Managing Difficult Personalities in Meetings


Text :
Rekrute.com_Managing_difficult_personalities_in_a_meeting.
 
Those who lead meetings have likely encountered disruptive participants. Aggressive people, know-it-alls, quiet types, chatterboxes—here are some tips for managing the most frustrating personalities.

1-The Aggressive Person.
"The aggressive person" attacks and seeks confrontation. They only want one thing: for you to respond aggressively. Instead, stay calm and let them speak until they calm down and are able to listen. Otherwise, you won't be heard. Then calmly address their points. Alternatively, take a step back and directly tell them their behavior is disruptive. Open a discussion, find the cause of their behavior, and try to remedy it.

2-The Quiet Person.
Sometimes, you have to accept that some people don't speak up. But when their silence hinders progress or team cohesion, some strategies can help. For example, after you've spoken, turn to "the quiet person" and look at them silently to encourage them to speak. To avoid making them uncomfortable, ask an easy question while looking at them. You can also do a round-robin, asking two or three people for their opinions, aiming to get the quiet person to chime in.

3-The Know-It-All.
Whether they have real expertise or not, the expert is intimidating. In the latter case, this is the classic "I know everything" type because they worked in a certain field, with a certain person, or have skills at a specific company. They don't hesitate to belittle what you're saying with comments like, "Oh yeah, well…". Generally, the "know-it-all" is comfortable speaking, but can be challenged on their sources. Ask them, "Where exactly did you get your information?" and push them to explain. You'll see them get confused. Another solution: an objective response where you don't promote yourself. Put aside your pride, play innocent, and act like you didn't understand.

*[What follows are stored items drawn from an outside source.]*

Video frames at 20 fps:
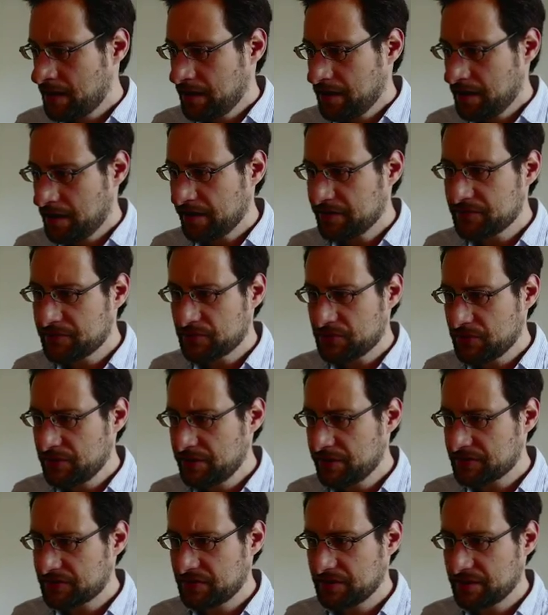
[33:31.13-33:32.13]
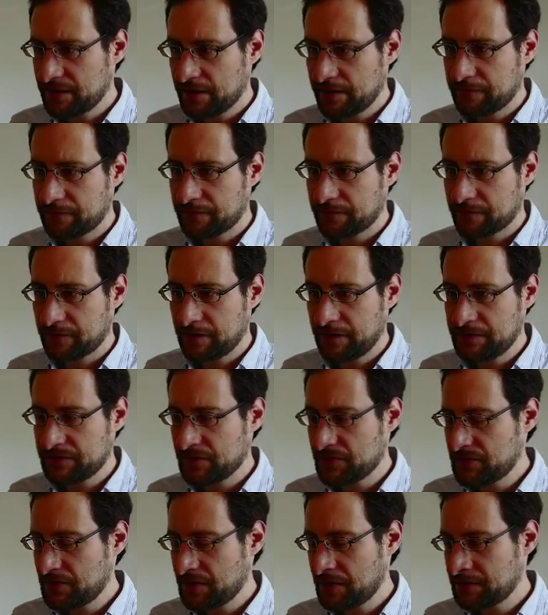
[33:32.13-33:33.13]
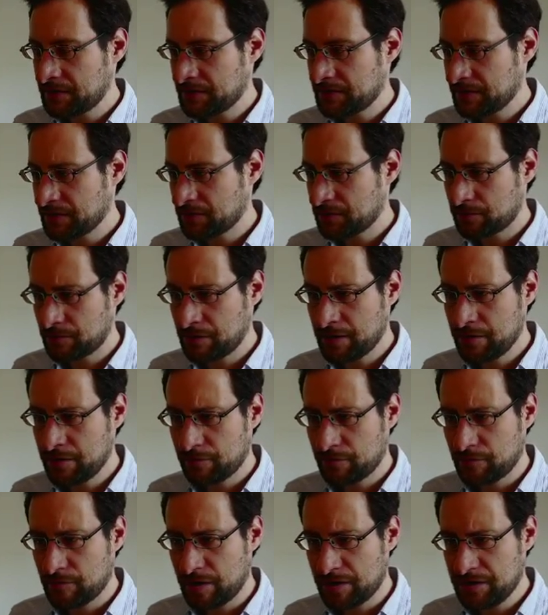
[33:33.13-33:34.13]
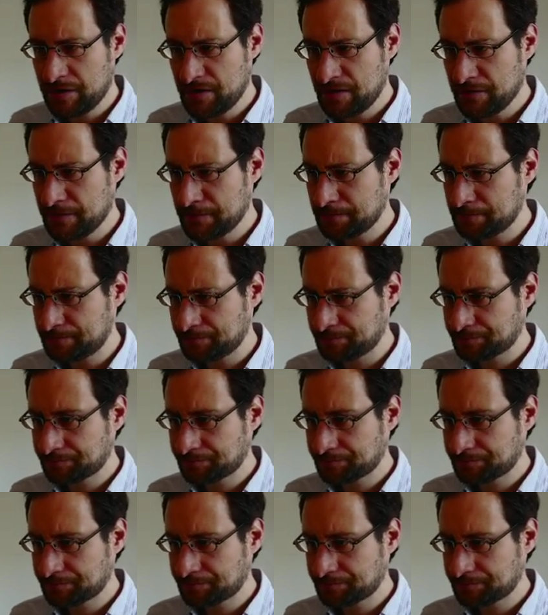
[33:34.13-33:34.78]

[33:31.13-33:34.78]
Yeah, as you see, next thing, I have let this data thing already run here.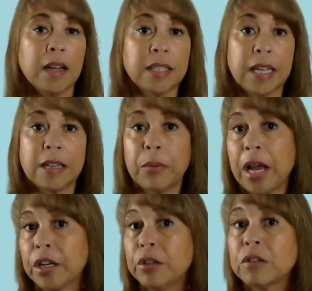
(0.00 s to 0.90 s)
saying that we
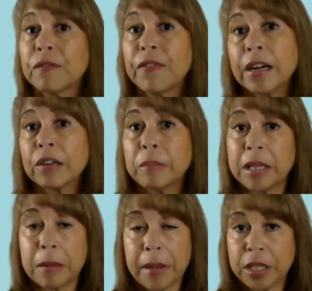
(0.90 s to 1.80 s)
had to use FHIR to
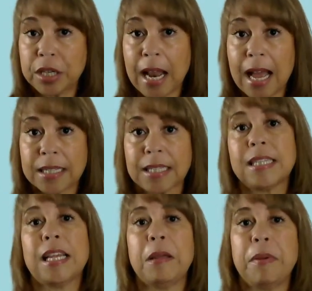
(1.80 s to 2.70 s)
meet the patient
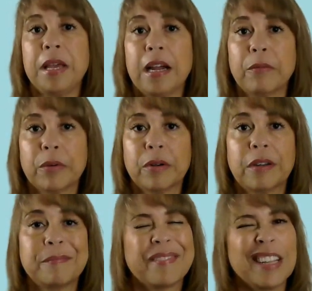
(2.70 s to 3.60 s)
access API rule.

4-The Conservative Person.
The "conservative person" is stuck in their ways and fears change, such as when employees suddenly have to adopt new technologies or learn English… Tell them, "I understand this is difficult and requires effort." Present your arguments in favor of the change and explain how they will be supported and trained. However, don't overdo it if you sense resistance. You have to let go sometimes and not expect immediate change. In meetings with round-robin discussions, don't give them the floor first; you risk negatively influencing others.

5-The Cell Phone Addict.
It's disruptive when cell phones ring during meetings. The solution: establish ground rules. During a meeting, phones should be off or on vibrate, and messages can be checked during breaks. It's a moral contract, often respected if everyone agrees, even subtly. If rules weren't established, use nonverbal communication: while speaking normally, look the person directly in the eyes while they're on the phone. They'll feel guilty and won't repeat it.

6-The Chatterbox.
Nothing is more annoying than two people whispering during a presentation. Even if they aren't disruptive, they monopolize each other and often force you to repeat yourself. Don't wait until the last minute to correct the "chatterbox," but don't rush either, so as not to be rude, clumsy, or react excessively. Even if the targeted person doesn't get upset, others might out of solidarity.
The solution: stop talking while looking at them. This imposed silence will embarrass them, and they will stop and not repeat it. Another tip: chatterboxes tend to quiet down when you approach them. To manage disruptive situations in meetings, learn to control yourself. It's better to react calmly after regaining your composure and preparing your remarks. Also, consider that there are limits related to company culture: the same behaviors can be tolerated in some companies and unacceptable in others.